_Required action_
Repeat each entry word for word; the images are not part of the copy.

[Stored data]

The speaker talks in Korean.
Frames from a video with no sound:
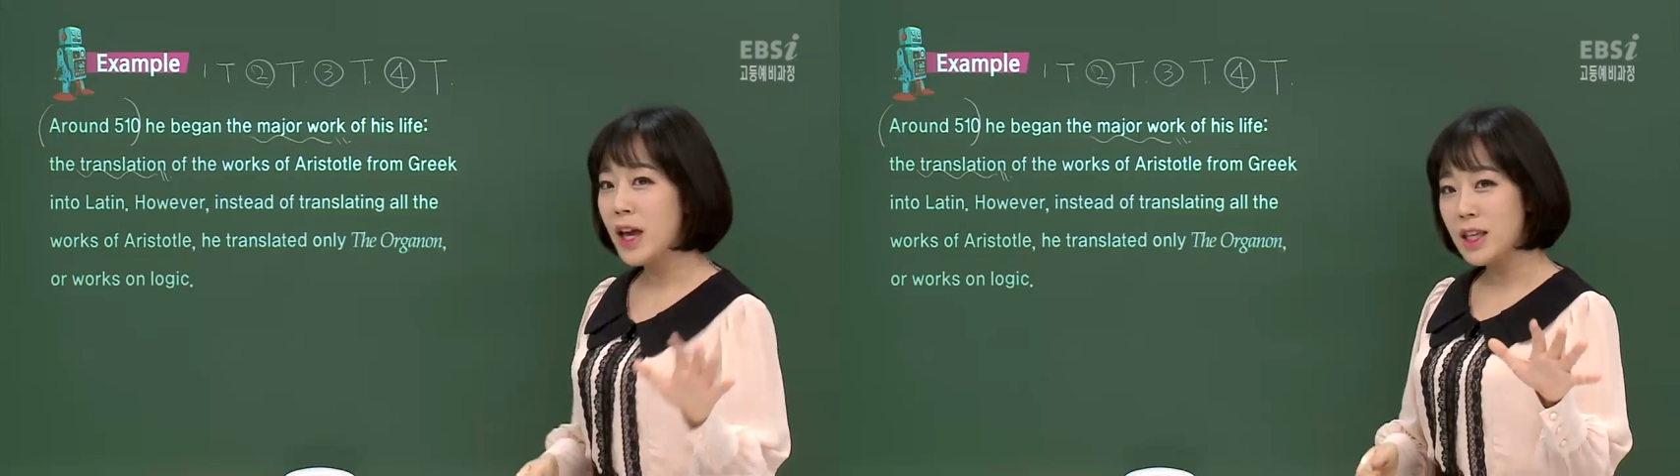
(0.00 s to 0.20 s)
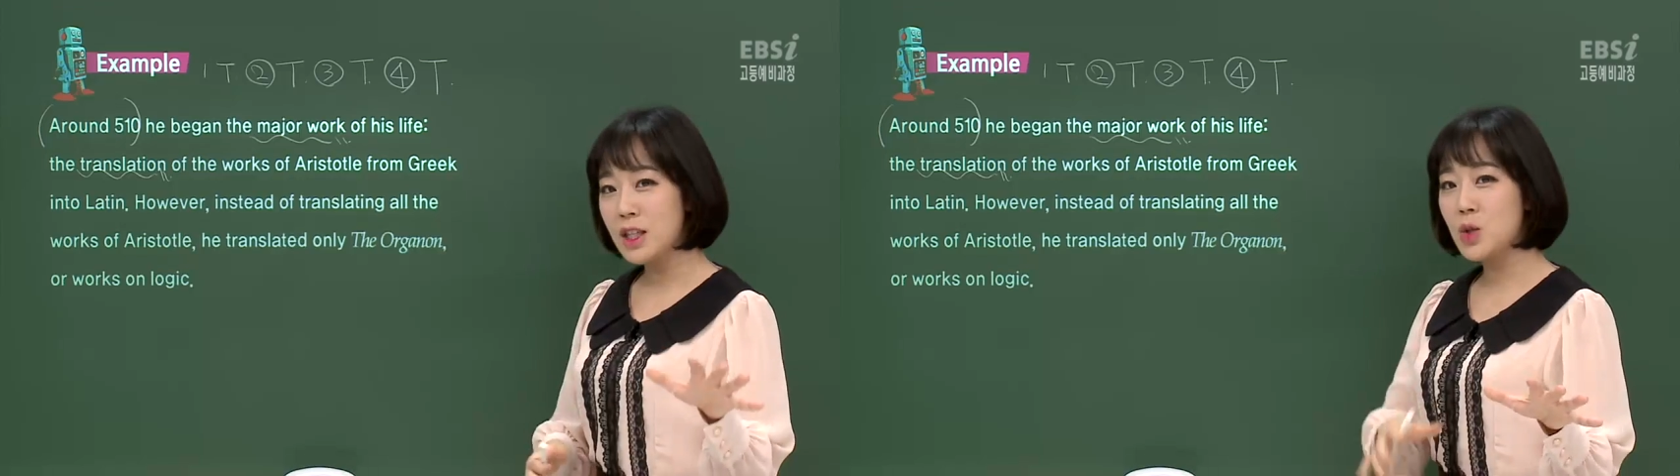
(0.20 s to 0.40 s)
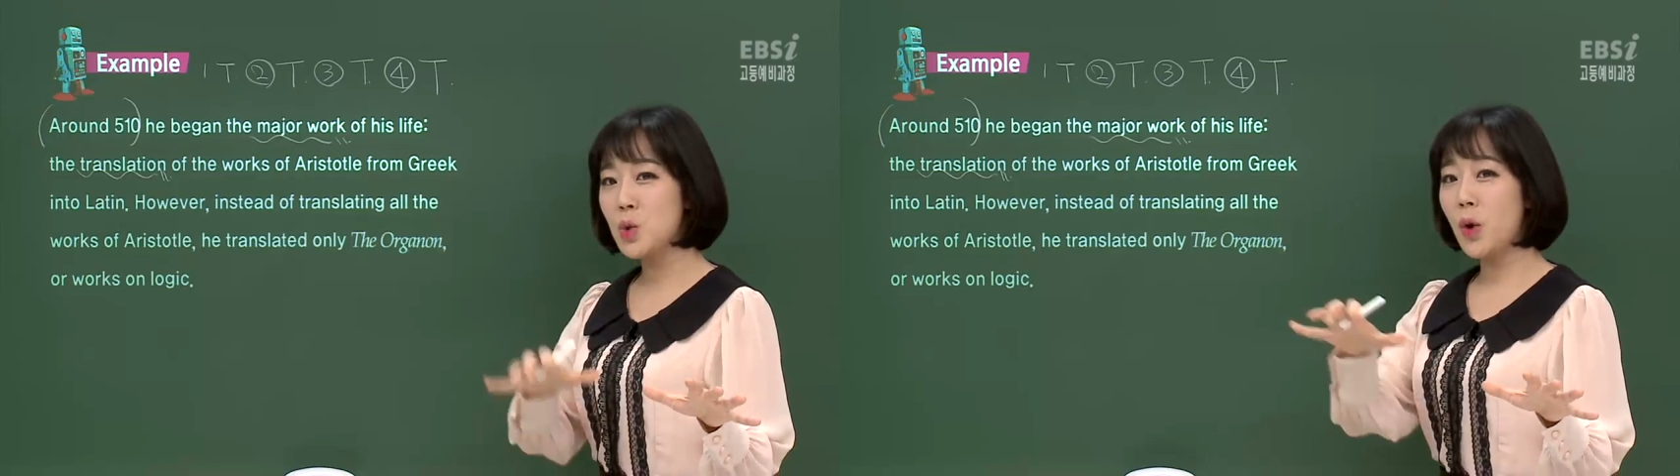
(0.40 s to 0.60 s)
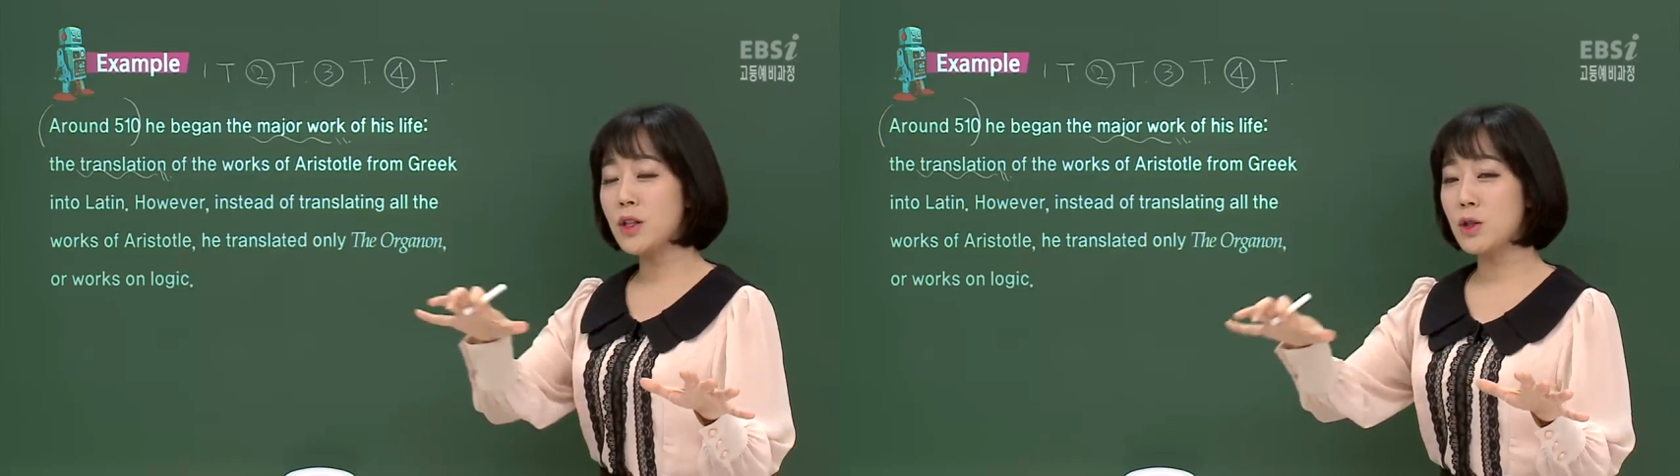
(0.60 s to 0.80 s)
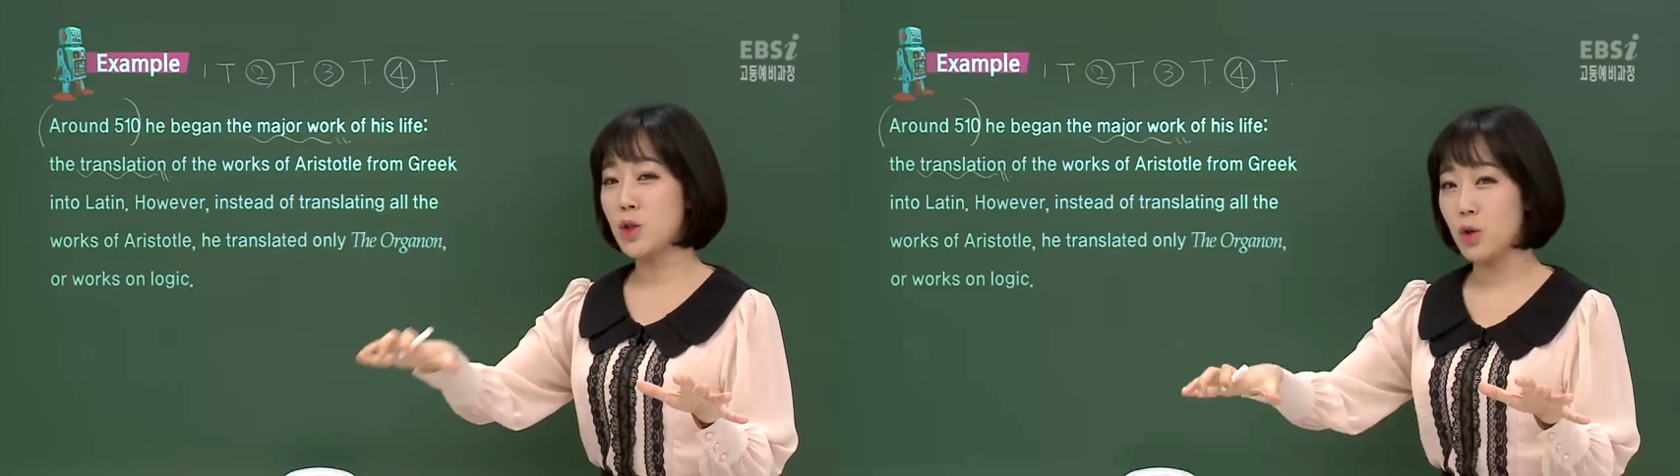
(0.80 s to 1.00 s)

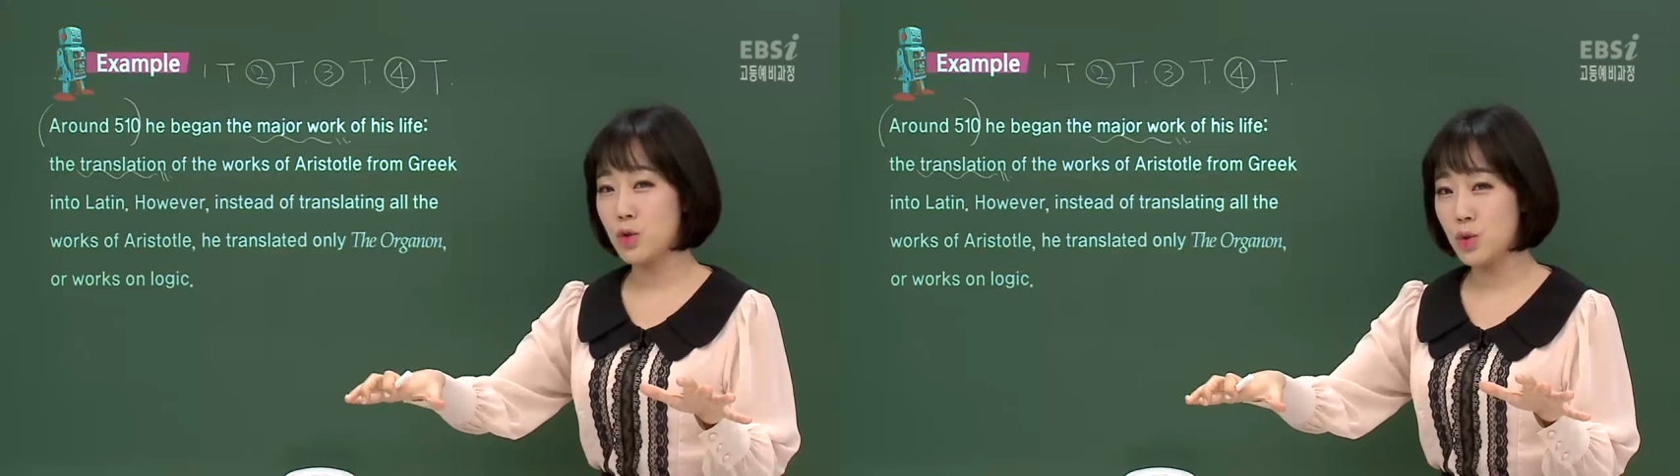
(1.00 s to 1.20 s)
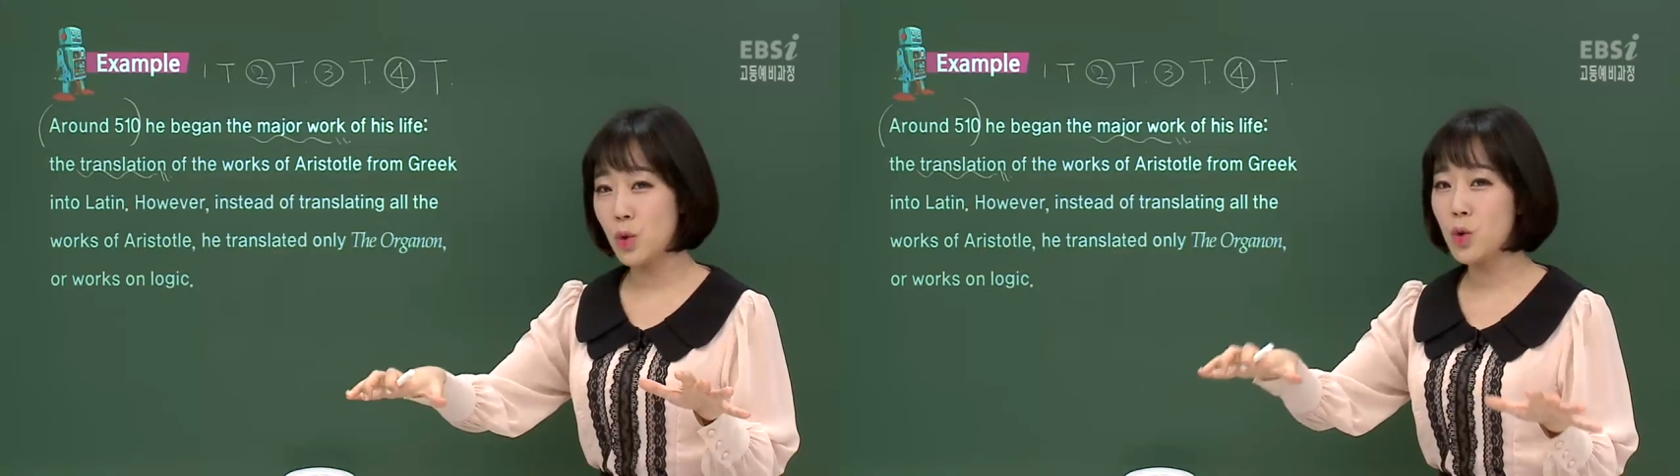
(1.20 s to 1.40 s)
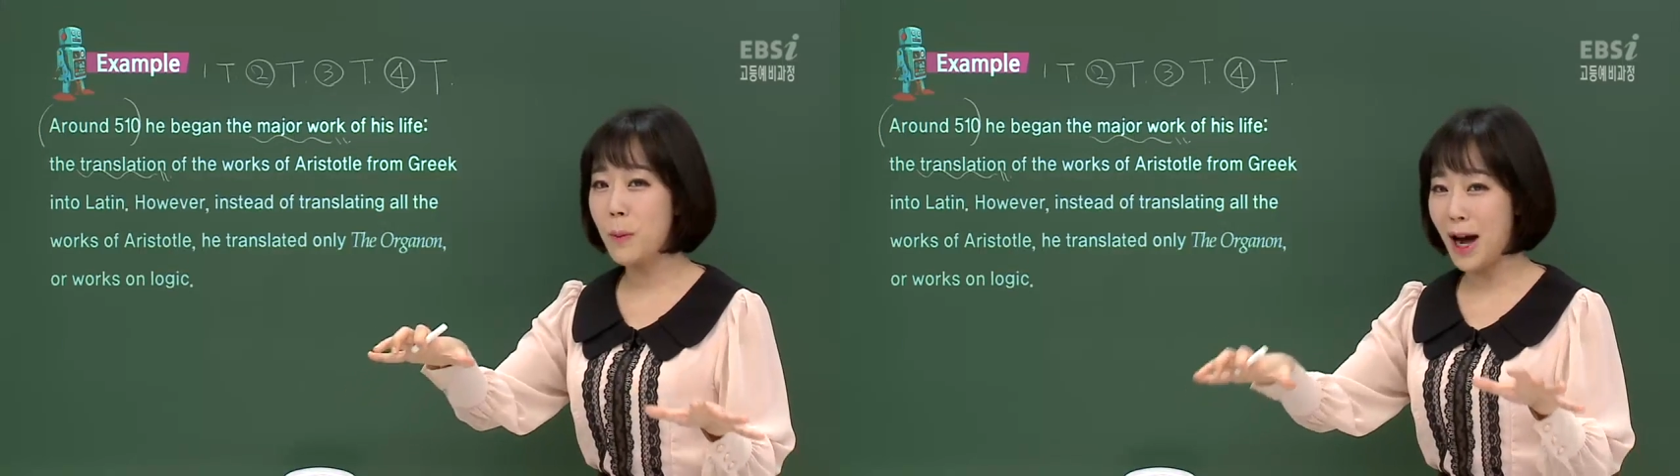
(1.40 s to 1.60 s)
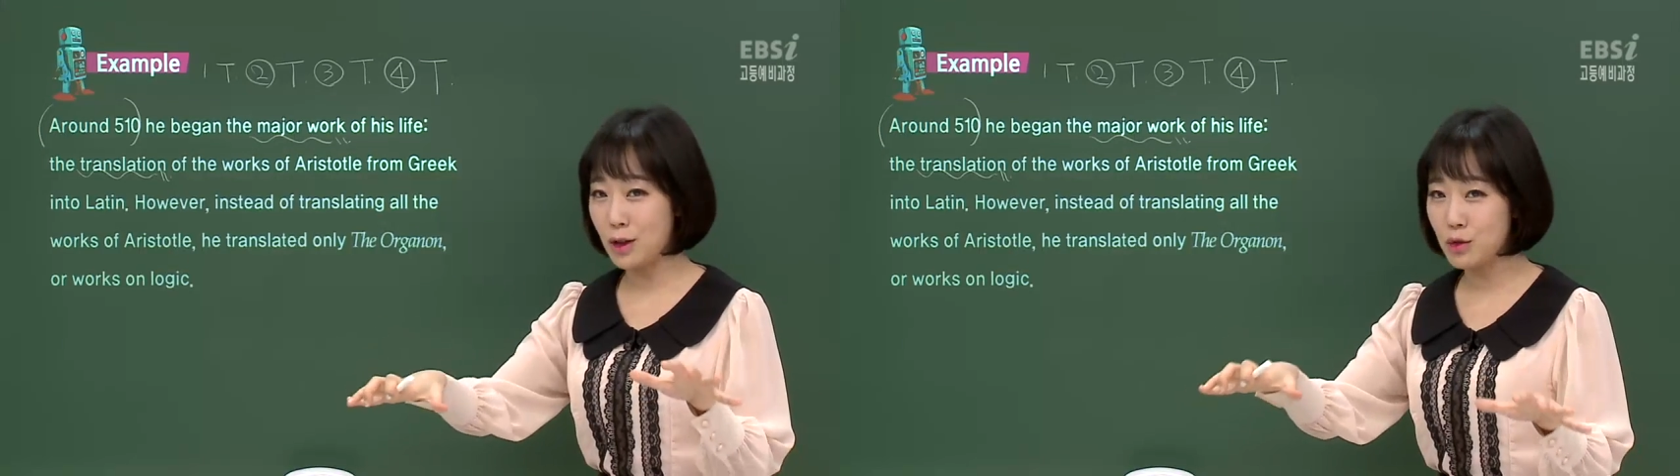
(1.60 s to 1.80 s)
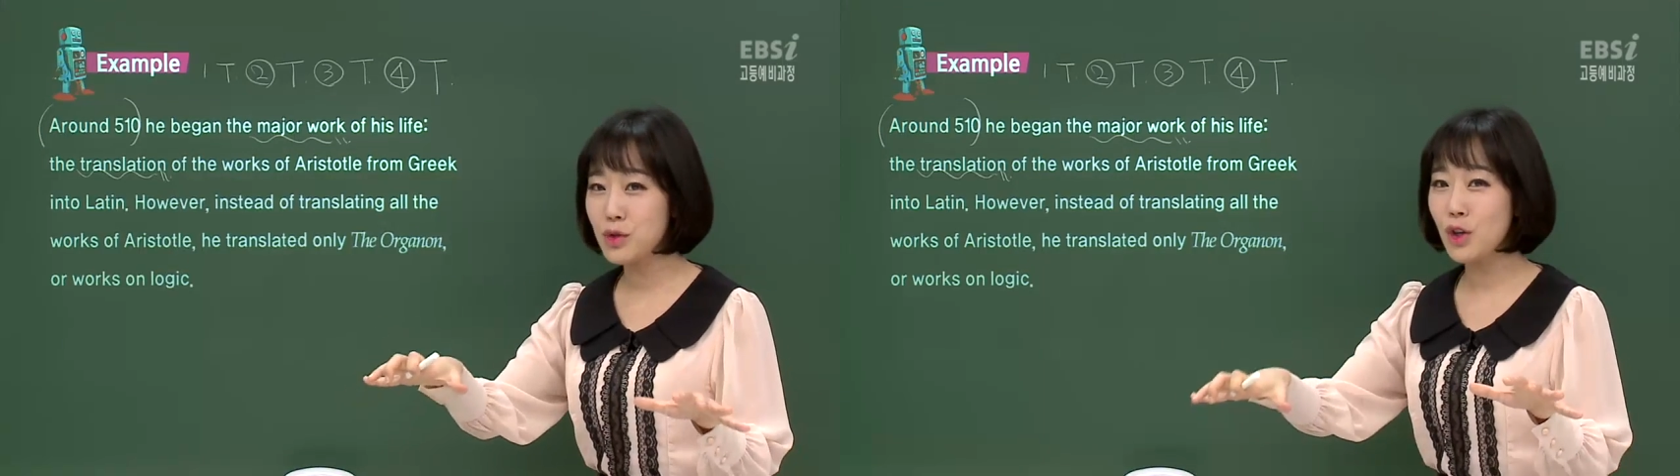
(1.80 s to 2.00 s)
이쪽에서 저쪽으로
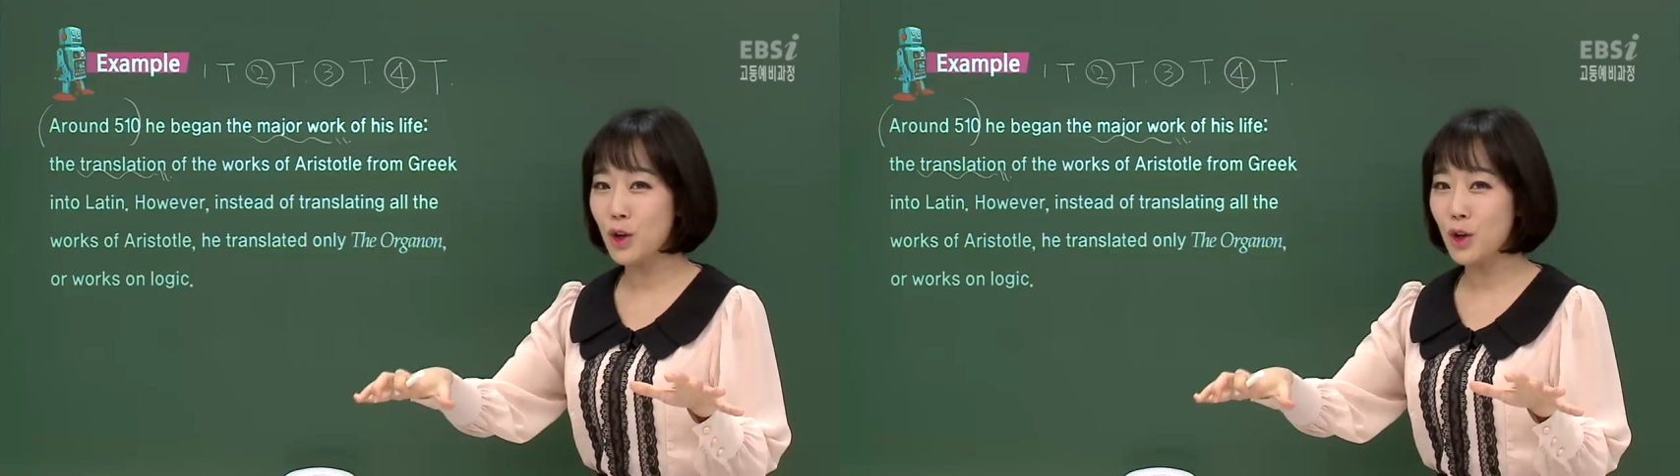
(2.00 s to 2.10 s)
바꾸는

_Output of the task_
The speaker talks in Korean.
Frames from a video with no sound:
(0.00 s to 0.20 s)
(0.20 s to 0.40 s)
(0.40 s to 0.60 s)
(0.60 s to 0.80 s)
(0.80 s to 1.00 s)

(1.00 s to 1.20 s)
(1.20 s to 1.40 s)
(1.40 s to 1.60 s)
(1.60 s to 1.80 s)
(1.80 s to 2.00 s)
이쪽에서 저쪽으로
(2.00 s to 2.10 s)
바꾸는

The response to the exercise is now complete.